Linke ApologetInnen der Syriza-Regierung – sowohl innerhalb der Regierungspartei als auch in einem breiten Spektrum der europäischen Linken – setzen ihre Hoffnung auf eine „Doppelstrategie“, die die Regierungsübernahme durch starken Druck auf der Straße ergänzen soll. Doch das Beispiel Griechenland, wo es in den letzten Jahren über 30 Generalstreiks – also keinen Mangel an Straßenprotest! – gegeben hat, entlarvt diese Strategie als Sackgasse. Reformismus plus soziale Bewegungen ist immer noch Reformismus. Und manchmal ist es noch schlimmer: Die Versprechen einer bürgerlichen „Linksregierung“ können die Massen demobilisieren.

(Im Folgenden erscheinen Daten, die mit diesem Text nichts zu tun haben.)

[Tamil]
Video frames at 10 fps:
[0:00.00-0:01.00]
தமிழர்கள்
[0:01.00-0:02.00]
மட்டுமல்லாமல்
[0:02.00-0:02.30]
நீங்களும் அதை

Dabei ist es im Zuge des Referendums umso wichtiger, den Protest auf der Straße zu verstärken und weitere Sektoren der ArbeiterInnenklasse gegen die Angriffe der Troika zu mobilisieren. In der Woche der Kampagne für „Oxi“ ließ sich die gewaltige Kraft der ArbeiterInnen und Jugend erahnen. Eine Kraft, so gewaltig, dass sie auch die Spardiktate der Troika zurückschlagen kann – wenn sie sich nicht von der Syriza-Regierung abhängig macht, sondern auf Selbstorganisierung setzt.

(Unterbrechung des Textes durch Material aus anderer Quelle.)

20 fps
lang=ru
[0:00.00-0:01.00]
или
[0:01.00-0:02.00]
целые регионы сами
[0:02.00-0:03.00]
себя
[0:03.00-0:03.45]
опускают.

Im siebten Jahr der weltweiten kapitalistischen Krise werden wir neue Spannungen zwischen den arbeitenden Massen und ihren reformistischen Führungen erleben – vor dem Hintergrund ist eine unabhängige Politik der ArbeiterInnenklasse nötiger denn je. Nur die Perspektive einer ArbeiterInnenregierung, die mit dem Kapital vollständig bricht, kann im Rahmen eines Übergangsprogramms die wichtigsten Forderungen der ArbeiterInnen durchsetzen. Zu diesen gehören die Nicht-Zahlung der Schulden, die entschädigungslose Enteignung des Bankensektors und der Industrie unter ArbeiterInnenkontrolle, die Rücknahme aller Privatisierungen und die sofortige Erhöhungen der Renten und Löhne.

Trotz des Chauvinismus

Und auch in Deutschland, trotz des Gifts des Chauvinismus, kämpfen einige Sektoren der ArbeiterInnenklasse für ihre Rechte. Doch neben dieser Kampfbereitschaft erleben wir die verräterische Rolle der Gewerkschaftsbürokratie, die die Kämpfe bremst und ausverkauft. Trotz des vorherrschenden reaktionären Klimas muss es uns gelingen, revolutionäre Fraktionen in der ArbeiterInnenbewegung aufzubauen. Auch dafür brauchen wir ein klares Programm.

Nur wenn wir die Lehren aus den wichtigsten Kämpfen ziehen, können wir eine starke revolutionäre Organisation aufbauen, die sich dem Kapital entgegenstellen kann. Deswegen wollen wir – besonders mit dieser Ausgabe von Klasse Gegen Klasse – verschiedene Debatten über linke Strategie vorantreiben.